Mas, antes de dizer que daria a sua luz verde, Marcelo, que, enquanto líder do PSD nos anos 1990, serviu como um dos principais travões à regionalização, colocou uma série de perguntas e estabeleceu um calendário para o processo.
O presidente considera que período que vai até às próximas eleições legislativas de 30 de Janeiro “poderá ser essencial” para que os partidos tornem públicas as suas intenções sobre a criação de regiões administrativas. Depois de Costa ter ido a Aveiro anunciar um referendo para 2024, “falta conhecer a posição dos demais partidos sobre o calendário e, se for caso disso, sobre a mudança orgânica, de poderes, de recursos financeiros, bem como o traçado definitivo de fronteiras regionais”, disse Marcelo. Minutos antes, o presidente tinha estabelecido estas como as perguntas que quer ver respondidas durante este processo.

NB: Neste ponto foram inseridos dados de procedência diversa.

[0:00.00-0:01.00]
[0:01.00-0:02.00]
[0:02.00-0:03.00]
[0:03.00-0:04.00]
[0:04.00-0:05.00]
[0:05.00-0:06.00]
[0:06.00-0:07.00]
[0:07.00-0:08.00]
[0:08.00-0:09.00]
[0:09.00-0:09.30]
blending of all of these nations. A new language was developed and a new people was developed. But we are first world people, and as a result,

“Seria difícil de entender que [os partidos] deixassem passar essa oportunidade para depois, na Assembleia da República, se debruçarem sobre a matéria a partir de 2022. Seria deitar fora o instante adequado para apresentarem e defenderem a regionalização”, advertiu.
No final do congresso em que os autarcas defenderam a “urgente regionalização do país”, Marcelo defendeu que se deve “blindar todos os passos com razões sólidas e irrefutáveis” e fez um pedido: “No debate que vai ocorrer, deixem sempre muito claro que a regionalização que desejam e vão construir não é para vós, não é para autarcas ou para algumas forças políticas, para criar lugares após o termo dos vossos mandatos ou para partilhar o poder entre partidos mais fortes. É para os portugueses”. Uma regionalização “com visão, sensatez e consenso nacional” será “um serviço inestimável” ao país, ao passo que uma regionalização “mal explicada e mal concretizada” poderá “matar a ideia”, dando “força aos centralismos, aos populismos”.

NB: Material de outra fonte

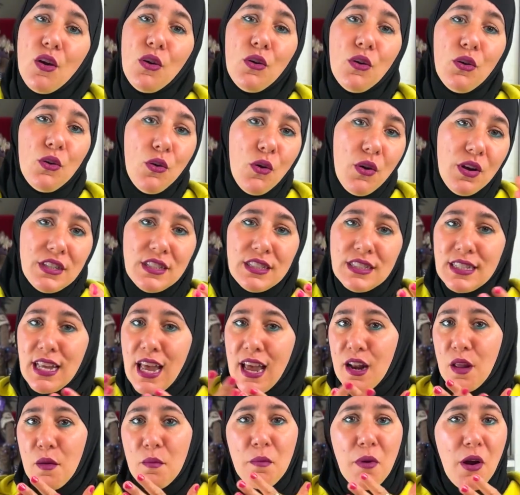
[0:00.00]
gorgeous
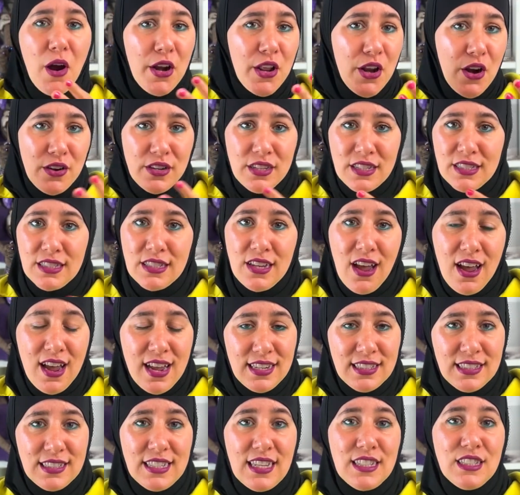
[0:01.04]
henna body art
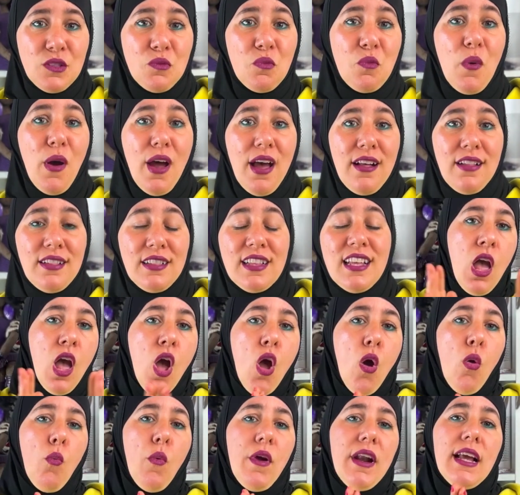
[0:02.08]
designs as well.
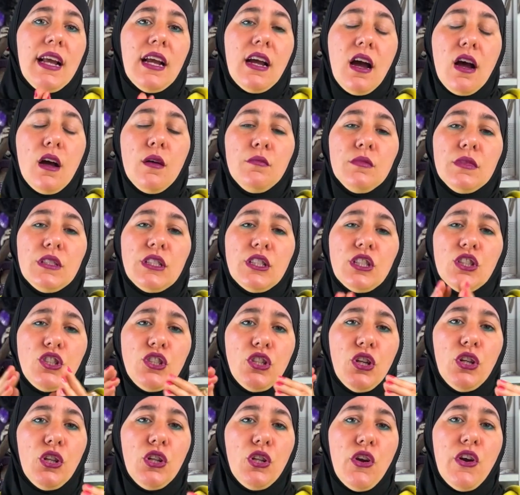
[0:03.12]
When it comes
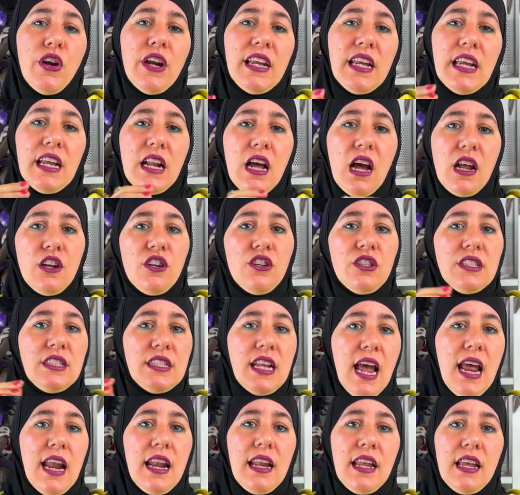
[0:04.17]
to learning and
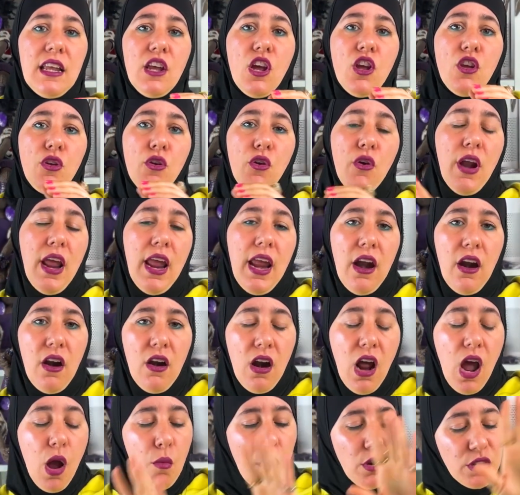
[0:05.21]
understanding your hair,
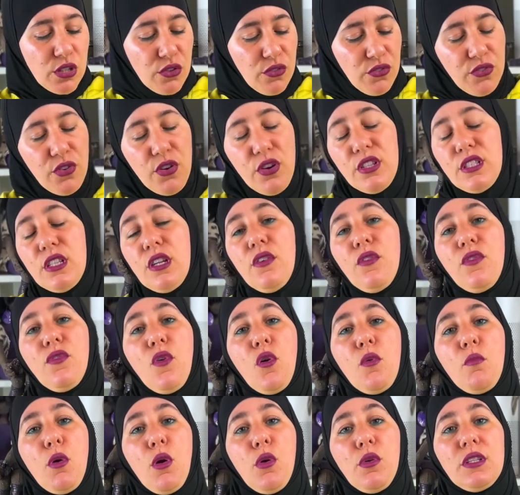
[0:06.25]
I want to first and
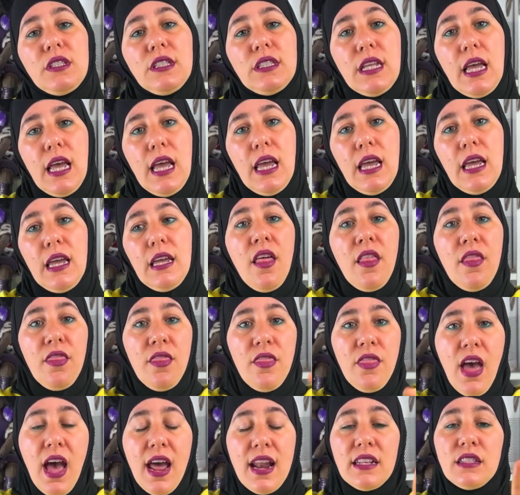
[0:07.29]
foremost say
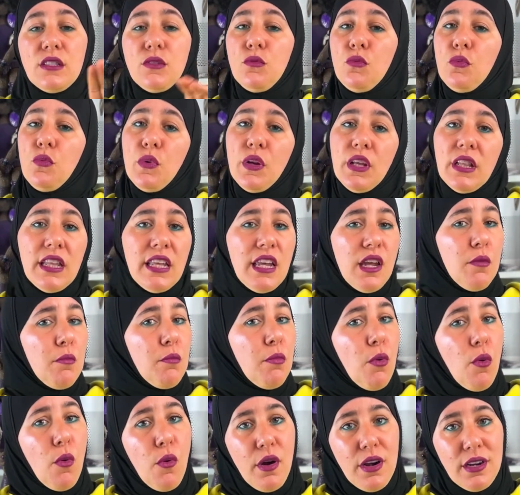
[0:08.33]
that it's really
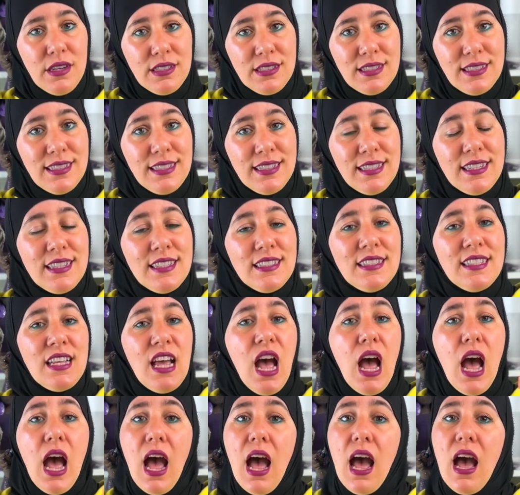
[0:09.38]
important to
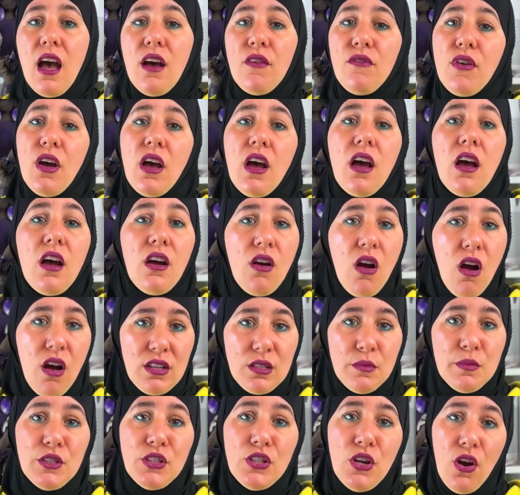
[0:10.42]
have a
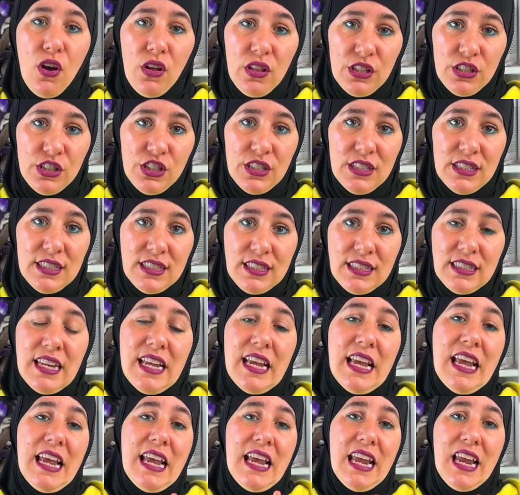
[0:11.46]
cosmetologist
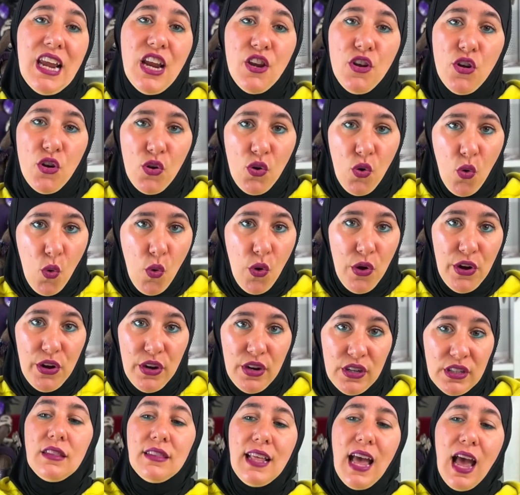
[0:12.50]
in your
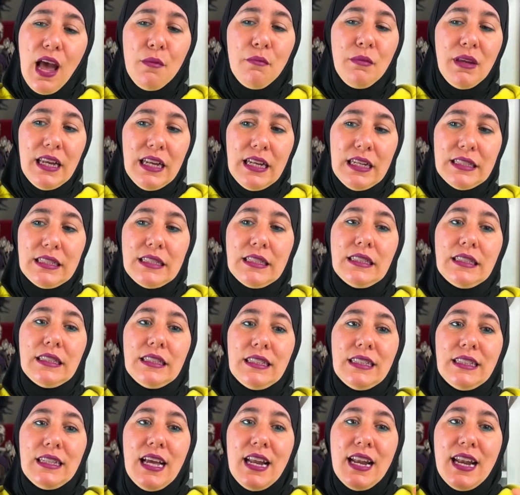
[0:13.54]
corner. That means
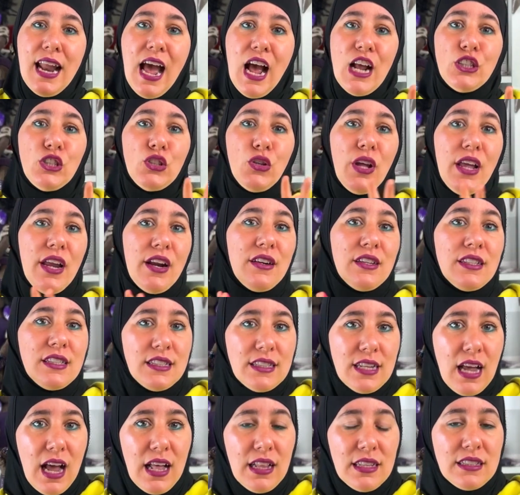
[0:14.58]
a natural
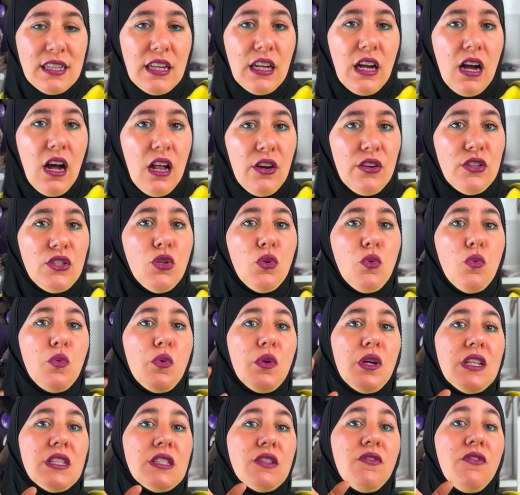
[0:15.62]
hairstylist and colorist
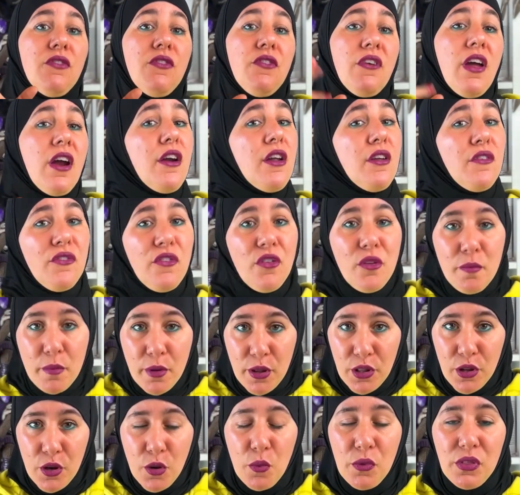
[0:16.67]
who is very
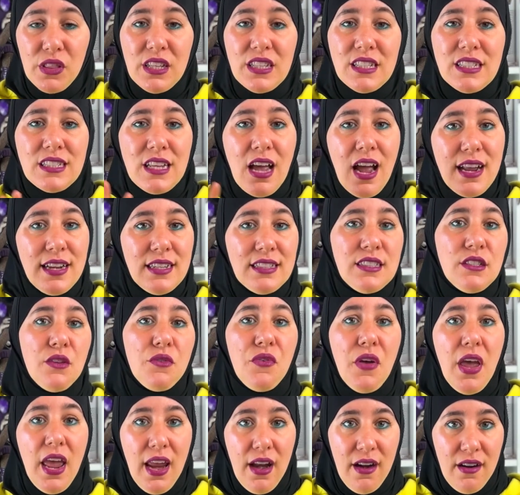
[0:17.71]
familiar with the science of
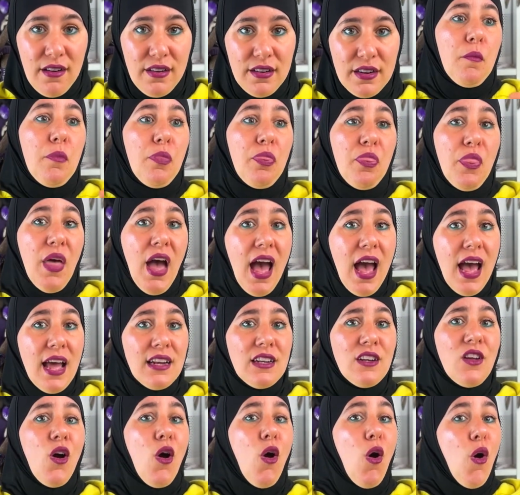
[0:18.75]
hair.
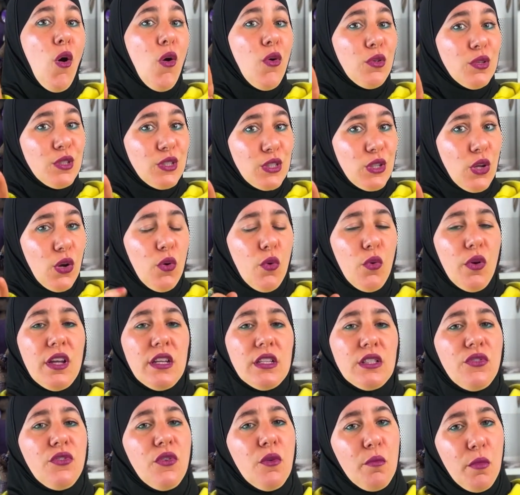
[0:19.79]
That also
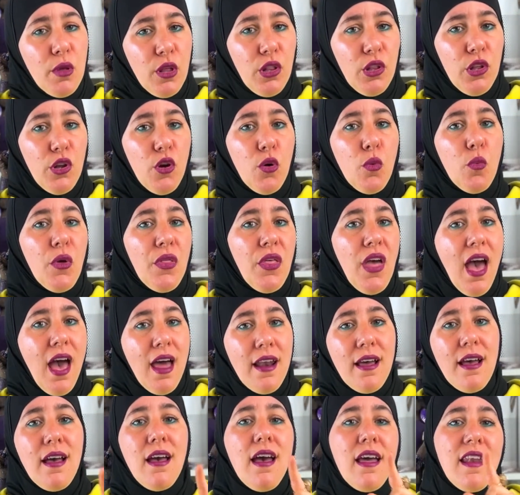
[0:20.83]
is familiar with
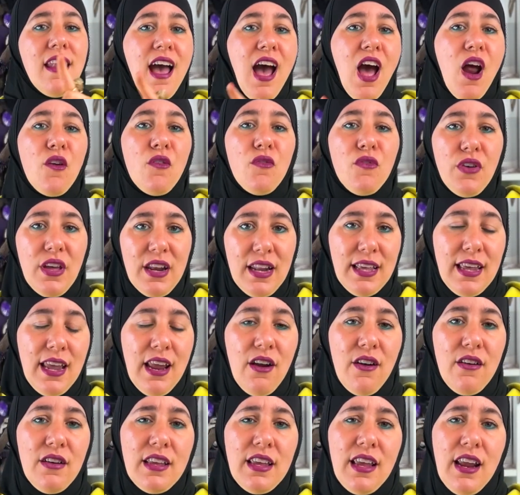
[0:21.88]
henna and Ayurvedic
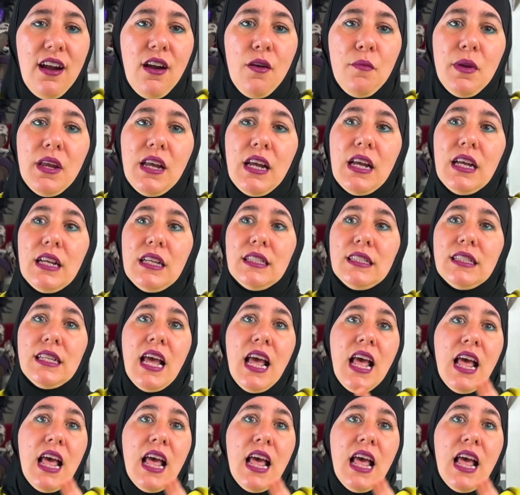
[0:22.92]
hair care, because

O caminho tinha sido apontado por António Costa na abertura do congresso: o referendo deverá acontecer em 2024, quando for possível avaliar o caminho percorrido na descentralização de competências. O calendário coincide com o estabelecido por Marcelo que, porém, refere o Plano de Recuperação e Resiliência (PRR) como principal motivo para que o tema da regionalização não seja trabalhado nos próximos dois anos.

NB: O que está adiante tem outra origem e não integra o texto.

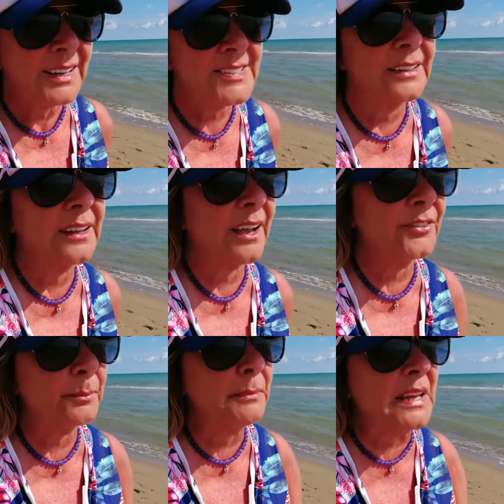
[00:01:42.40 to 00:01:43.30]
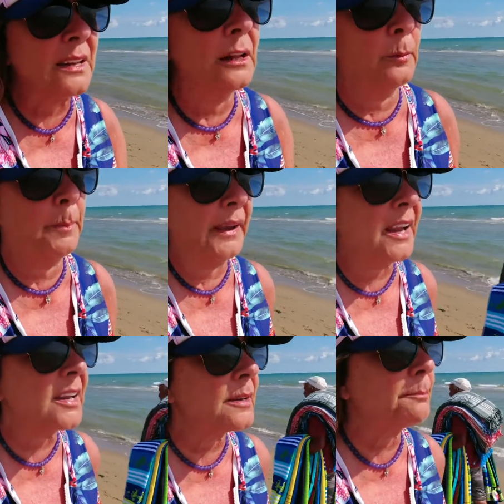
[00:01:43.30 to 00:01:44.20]
I still have the medial
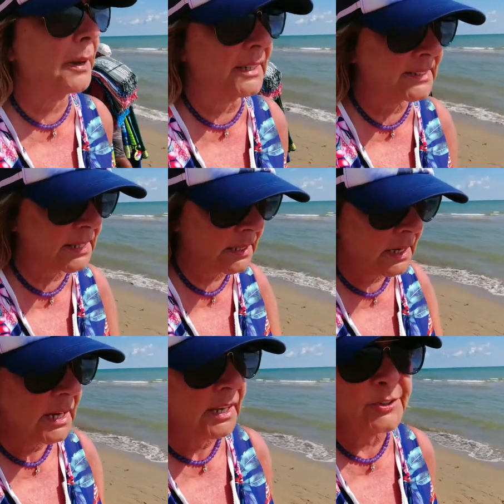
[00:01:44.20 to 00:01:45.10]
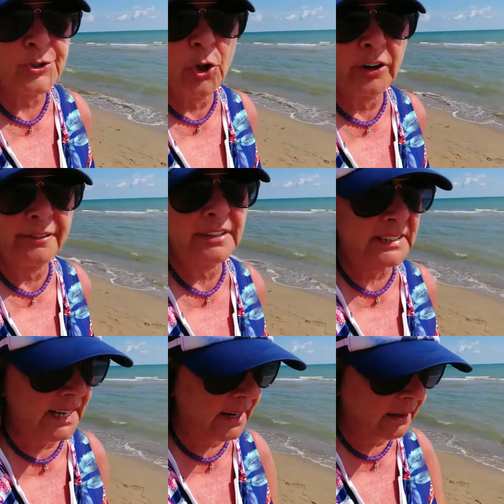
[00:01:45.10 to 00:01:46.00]
pain, but it's not
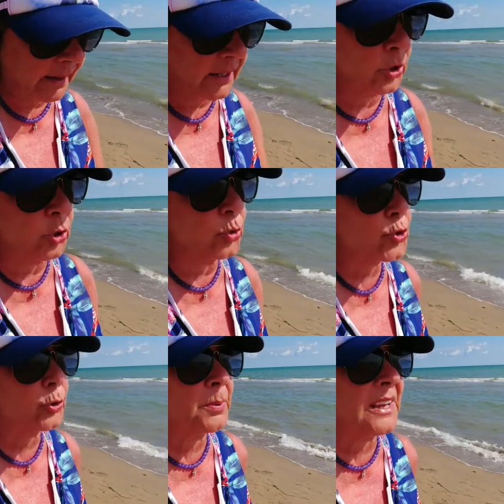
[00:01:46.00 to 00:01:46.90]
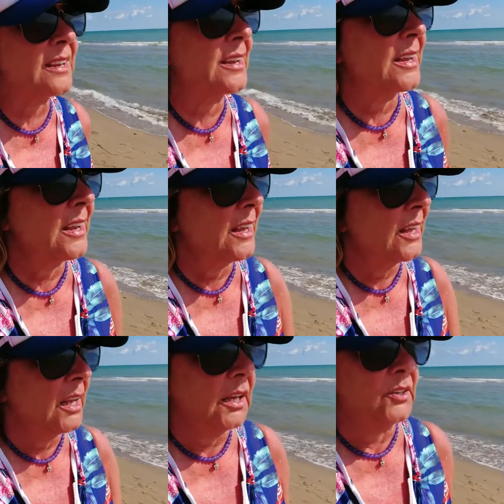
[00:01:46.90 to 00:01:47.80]
every day like it used to be.
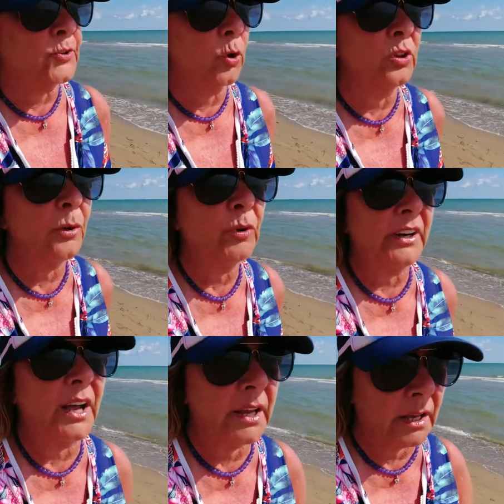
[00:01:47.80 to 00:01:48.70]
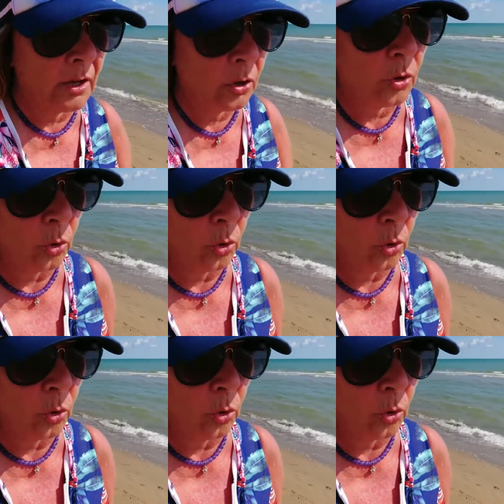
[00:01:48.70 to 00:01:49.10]
It's only when I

“Já viram o que seria estar a arrancar com o PRR e ao mesmo tempo ter debates abertos sobre uma matéria que envolve necessariamente os autarcas”, questionou o presidente para dizer que os presidentes de câmara “vão estar muito ocupados” em 2022 e 2023, “dois anos que são cruciais” para a implementação do plano.
“Daí parece-me que é prudente deixar essa iniciativa – se for essa a deliberação da Assembleia da República - para 2024”, disse Marcelo, aos jornalistas, à saída do Parque de Feiras e Exposições de Aveiro.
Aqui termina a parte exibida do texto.